The wave in terms of power and abilities should only be expanded.
It seems that Sony and Microsoft are upgrading their respective game consoles. Microsoft has already made plans to work on the next Xbox. Sony follows what's likely to be PlayStation 5.
When the new game consoles come – probably around 2020 or 2021 – third-party developers and publishers will want to create new games optimized for the new hardware.
A lot of focus will be on the two game consoles because this is where the money is: People have bought over 76 million PlayStation 4 consoles, and somewhere between 30 and 50 million Xbox One. Combined, there are anywhere between 100 million and 120 million consoles sold. It is a lot of money!
Nintendo is not slash here after selling nearly 20 million Switch consoles in about 18 months. However, given the architectural similarities between PlayStation and Xbox consoles, it is much easier to develop a game for both consoles than it is for the Stand-alone Switch, which has very unique hardware that is also less powerful compared to rivals.
The Nintendo switch does not get the big game games like "Call of Duty" or "Battlefield." However, when upgraded games to be optimized for next generation consoles, developers become even more difficult to port the same games to the less powerful switch without sacrificing quality or great features.
Nintendo has a great moment right now, with as many big publishers as Bethesda Softworks commits to putting their most popular games on Switch.
But even though some of the third party support disappears, Nintendo has two big things to do for it:
– First-party titles.
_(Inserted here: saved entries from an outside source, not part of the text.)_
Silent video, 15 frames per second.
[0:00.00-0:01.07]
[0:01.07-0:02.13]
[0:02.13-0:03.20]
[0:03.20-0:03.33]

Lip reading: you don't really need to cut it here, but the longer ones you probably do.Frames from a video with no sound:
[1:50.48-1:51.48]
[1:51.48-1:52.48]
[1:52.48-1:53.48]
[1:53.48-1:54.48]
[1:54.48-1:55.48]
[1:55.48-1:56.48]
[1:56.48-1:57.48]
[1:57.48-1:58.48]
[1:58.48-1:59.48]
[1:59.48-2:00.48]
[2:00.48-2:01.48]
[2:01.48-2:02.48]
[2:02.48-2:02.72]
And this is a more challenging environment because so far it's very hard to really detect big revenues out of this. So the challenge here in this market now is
I do not know about you, but I did not buy my Nintendo Switch to play "Stardew Valley" (although it's a great game). I bought it to play "Zelda: The Breath of the Wild." I bought it for "Super Mario Odyssey." I bought it for the promise of new Pokémon games, and Metroid games, and Smash Bros. games. And guess what? Nintendo does all of these games. Although the external support disappears, Nintendo's North Star has always been its own game production, and with amazing new "Zelda" and "Super Mario" titles in 2017, it is clear that Nintendo is still the champion of video games.
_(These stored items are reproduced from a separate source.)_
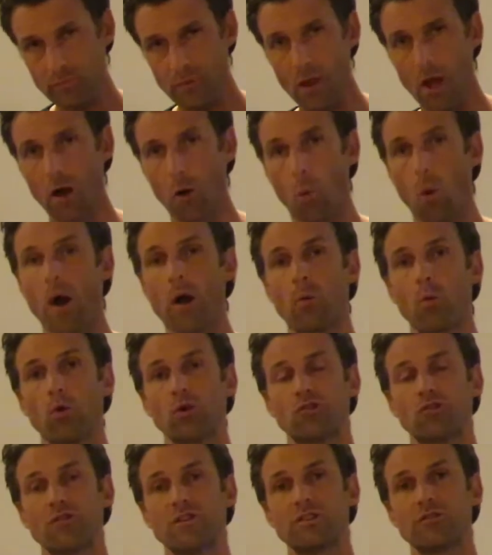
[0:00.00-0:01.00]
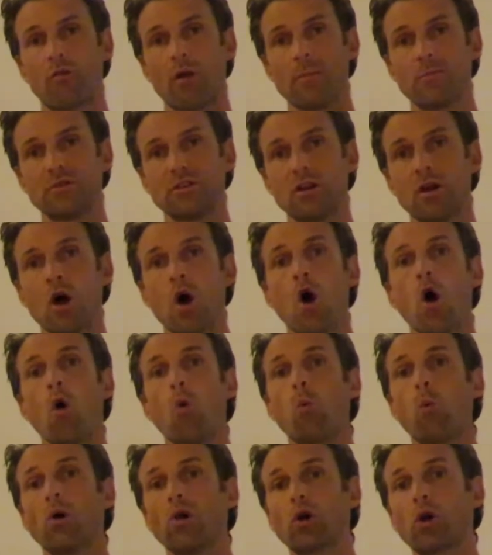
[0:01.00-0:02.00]
a white water interruption,
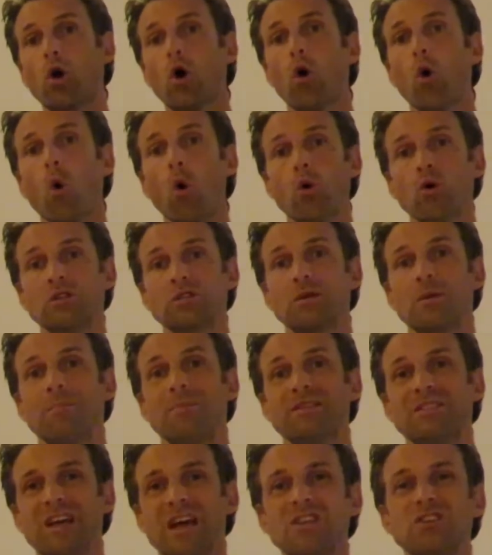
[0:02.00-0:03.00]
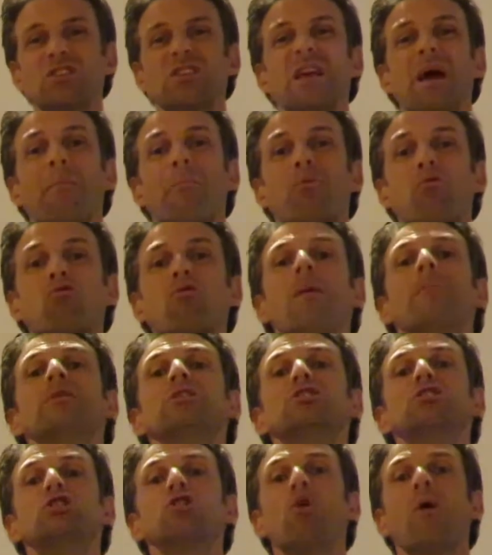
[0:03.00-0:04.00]
will cause potentially a
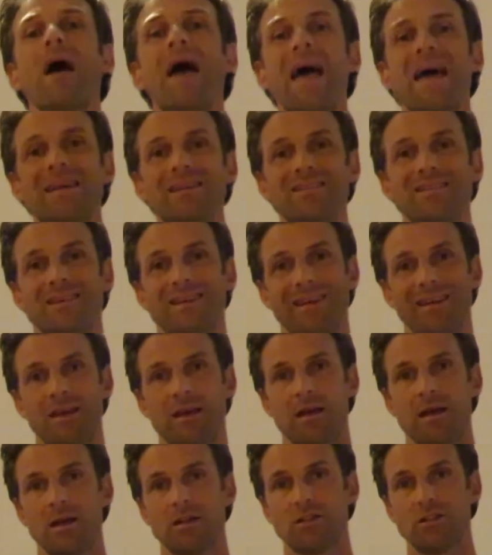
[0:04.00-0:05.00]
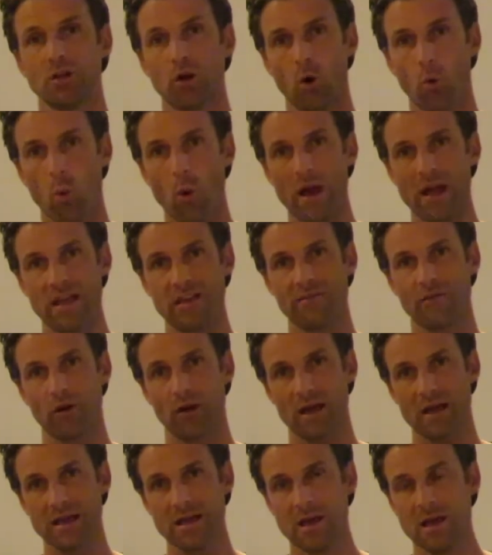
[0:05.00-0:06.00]
premature ending to your wave,
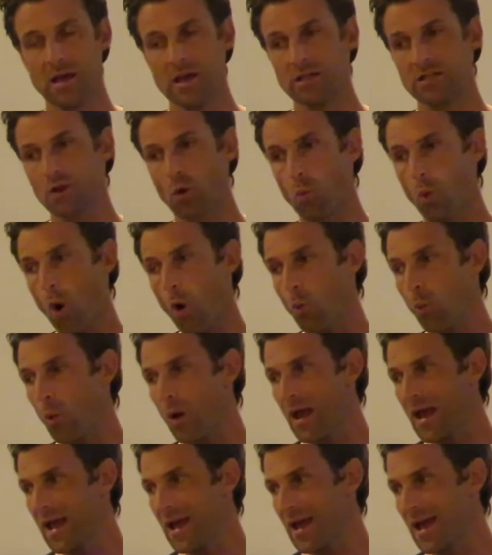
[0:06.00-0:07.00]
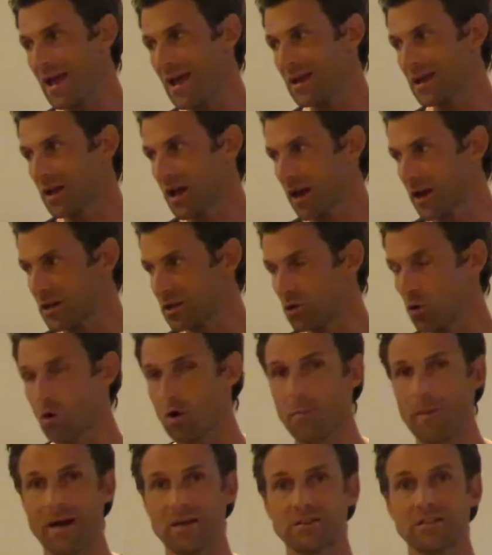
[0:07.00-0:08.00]
okay? So what we're going to talk
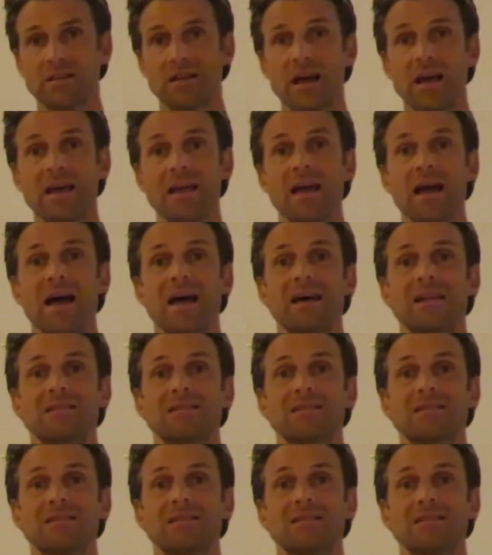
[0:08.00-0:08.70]
about today and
– A massive library of older games, and an increasing number of indie titles. People are always excited about games coming out in the future, but some of the best gaming experiences are already created and published. "Hollow Knight", for example, is a treasure that not many people had to experience last year on PC or Mac, but it feels at Switch's home. Since Nintendo's console can not run the same types of experiences like PlayStation 4 or Xbox One, older games and less graphically intensive games from independent makers, it works best. And that contrast makes for a great opportunity: while PlayStation 4 and Xbox One provide more visual benefits, the Nintendo Switch can stand out as the best way to play these retro or indie games, since Switch Games can support more players and even be taken on the go.
– Nostalgia. Guess what the bestselling console was in June? No, it was not PlayStation 4. Or Xbox One. Or even the Nintendo switch! The best-selling console in June was actually NES Classic Edition, which was only on sale two days a month since it launched June 29th. It is big. And when it comes to Nintendo, other "Classic Edition" consoles have their sleeves – including the already released SNES Classic and blueprints for a Nintendo 64 Classic – Nintendo has a pretty good position right now to capitalize on the past.
Nintendo can never come to its competitors from a visual point of view, but Nintendo has also existed for 128 years, while rivals can not say the same. The company has innovated itself and its products over and over again. But it's still worth enjoying this moment where the Nintendo switch is closest, it will be for console competitors. And who knows? Perhaps Nintendo's next hardware will surprise everyone and limit the gap again.